● **Information supplied**
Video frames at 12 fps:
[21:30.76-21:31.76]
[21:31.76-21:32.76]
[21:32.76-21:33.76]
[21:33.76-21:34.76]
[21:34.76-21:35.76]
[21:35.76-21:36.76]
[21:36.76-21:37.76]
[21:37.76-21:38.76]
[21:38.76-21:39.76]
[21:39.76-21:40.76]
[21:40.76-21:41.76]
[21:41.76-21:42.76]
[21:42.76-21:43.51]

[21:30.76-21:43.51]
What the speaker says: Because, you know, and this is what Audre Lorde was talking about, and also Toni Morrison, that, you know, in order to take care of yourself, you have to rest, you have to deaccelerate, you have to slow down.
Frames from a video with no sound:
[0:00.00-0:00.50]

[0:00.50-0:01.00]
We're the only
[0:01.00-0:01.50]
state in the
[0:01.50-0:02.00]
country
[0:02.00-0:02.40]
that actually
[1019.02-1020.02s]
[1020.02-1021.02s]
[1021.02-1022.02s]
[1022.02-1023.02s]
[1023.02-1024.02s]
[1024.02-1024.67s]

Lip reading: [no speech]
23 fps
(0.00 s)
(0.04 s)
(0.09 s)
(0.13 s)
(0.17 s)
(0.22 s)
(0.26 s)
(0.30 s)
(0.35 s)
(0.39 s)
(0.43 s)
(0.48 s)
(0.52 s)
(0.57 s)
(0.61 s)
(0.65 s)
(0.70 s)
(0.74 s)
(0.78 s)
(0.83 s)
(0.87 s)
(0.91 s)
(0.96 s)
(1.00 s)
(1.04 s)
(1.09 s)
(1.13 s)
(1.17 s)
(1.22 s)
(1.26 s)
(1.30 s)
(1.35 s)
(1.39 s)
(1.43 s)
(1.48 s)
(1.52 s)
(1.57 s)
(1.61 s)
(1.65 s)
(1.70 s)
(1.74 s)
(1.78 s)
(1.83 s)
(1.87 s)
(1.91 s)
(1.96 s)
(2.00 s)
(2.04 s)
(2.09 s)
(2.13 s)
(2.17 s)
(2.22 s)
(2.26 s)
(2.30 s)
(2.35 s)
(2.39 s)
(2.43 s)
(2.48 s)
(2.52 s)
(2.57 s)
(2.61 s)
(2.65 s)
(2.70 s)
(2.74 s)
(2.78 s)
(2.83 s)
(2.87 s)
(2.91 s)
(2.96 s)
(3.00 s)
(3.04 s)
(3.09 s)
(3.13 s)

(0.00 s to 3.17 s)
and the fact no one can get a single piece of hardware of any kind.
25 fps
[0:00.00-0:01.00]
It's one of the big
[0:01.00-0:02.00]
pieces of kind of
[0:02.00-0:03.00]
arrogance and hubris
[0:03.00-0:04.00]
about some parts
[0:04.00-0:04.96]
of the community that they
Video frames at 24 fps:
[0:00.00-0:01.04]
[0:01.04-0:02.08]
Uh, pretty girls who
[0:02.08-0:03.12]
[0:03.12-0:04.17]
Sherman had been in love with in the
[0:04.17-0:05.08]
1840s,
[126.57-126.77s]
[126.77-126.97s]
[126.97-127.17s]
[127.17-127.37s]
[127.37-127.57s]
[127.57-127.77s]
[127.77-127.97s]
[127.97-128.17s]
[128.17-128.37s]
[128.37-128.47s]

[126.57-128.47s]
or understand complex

● **Task to carry out**
Reproduce each line above without any alteration.

● **Exercise result**
Video frames at 12 fps:
[21:30.76-21:31.76]
[21:31.76-21:32.76]
[21:32.76-21:33.76]
[21:33.76-21:34.76]
[21:34.76-21:35.76]
[21:35.76-21:36.76]
[21:36.76-21:37.76]
[21:37.76-21:38.76]
[21:38.76-21:39.76]
[21:39.76-21:40.76]
[21:40.76-21:41.76]
[21:41.76-21:42.76]
[21:42.76-21:43.51]

[21:30.76-21:43.51]
What the speaker says: Because, you know, and this is what Audre Lorde was talking about, and also Toni Morrison, that, you know, in order to take care of yourself, you have to rest, you have to deaccelerate, you have to slow down.
Frames from a video with no sound:
[0:00.00-0:00.50]

[0:00.50-0:01.00]
We're the only
[0:01.00-0:01.50]
state in the
[0:01.50-0:02.00]
country
[0:02.00-0:02.40]
that actually
[1019.02-1020.02s]
[1020.02-1021.02s]
[1021.02-1022.02s]
[1022.02-1023.02s]
[1023.02-1024.02s]
[1024.02-1024.67s]

Lip reading: [no speech]
23 fps
(0.00 s)
(0.04 s)
(0.09 s)
(0.13 s)
(0.17 s)
(0.22 s)
(0.26 s)
(0.30 s)
(0.35 s)
(0.39 s)
(0.43 s)
(0.48 s)
(0.52 s)
(0.57 s)
(0.61 s)
(0.65 s)
(0.70 s)
(0.74 s)
(0.78 s)
(0.83 s)
(0.87 s)
(0.91 s)
(0.96 s)
(1.00 s)
(1.04 s)
(1.09 s)
(1.13 s)
(1.17 s)
(1.22 s)
(1.26 s)
(1.30 s)
(1.35 s)
(1.39 s)
(1.43 s)
(1.48 s)
(1.52 s)
(1.57 s)
(1.61 s)
(1.65 s)
(1.70 s)
(1.74 s)
(1.78 s)
(1.83 s)
(1.87 s)
(1.91 s)
(1.96 s)
(2.00 s)
(2.04 s)
(2.09 s)
(2.13 s)
(2.17 s)
(2.22 s)
(2.26 s)
(2.30 s)
(2.35 s)
(2.39 s)
(2.43 s)
(2.48 s)
(2.52 s)
(2.57 s)
(2.61 s)
(2.65 s)
(2.70 s)
(2.74 s)
(2.78 s)
(2.83 s)
(2.87 s)
(2.91 s)
(2.96 s)
(3.00 s)
(3.04 s)
(3.09 s)
(3.13 s)

(0.00 s to 3.17 s)
and the fact no one can get a single piece of hardware of any kind.
25 fps
[0:00.00-0:01.00]
It's one of the big
[0:01.00-0:02.00]
pieces of kind of
[0:02.00-0:03.00]
arrogance and hubris
[0:03.00-0:04.00]
about some parts
[0:04.00-0:04.96]
of the community that they
Video frames at 24 fps:
[0:00.00-0:01.04]
[0:01.04-0:02.08]
Uh, pretty girls who
[0:02.08-0:03.12]
[0:03.12-0:04.17]
Sherman had been in love with in the
[0:04.17-0:05.08]
1840s,
[126.57-126.77s]
[126.77-126.97s]
[126.97-127.17s]
[127.17-127.37s]
[127.37-127.57s]
[127.57-127.77s]
[127.77-127.97s]
[127.97-128.17s]
[128.17-128.37s]
[128.37-128.47s]

[126.57-128.47s]
or understand complex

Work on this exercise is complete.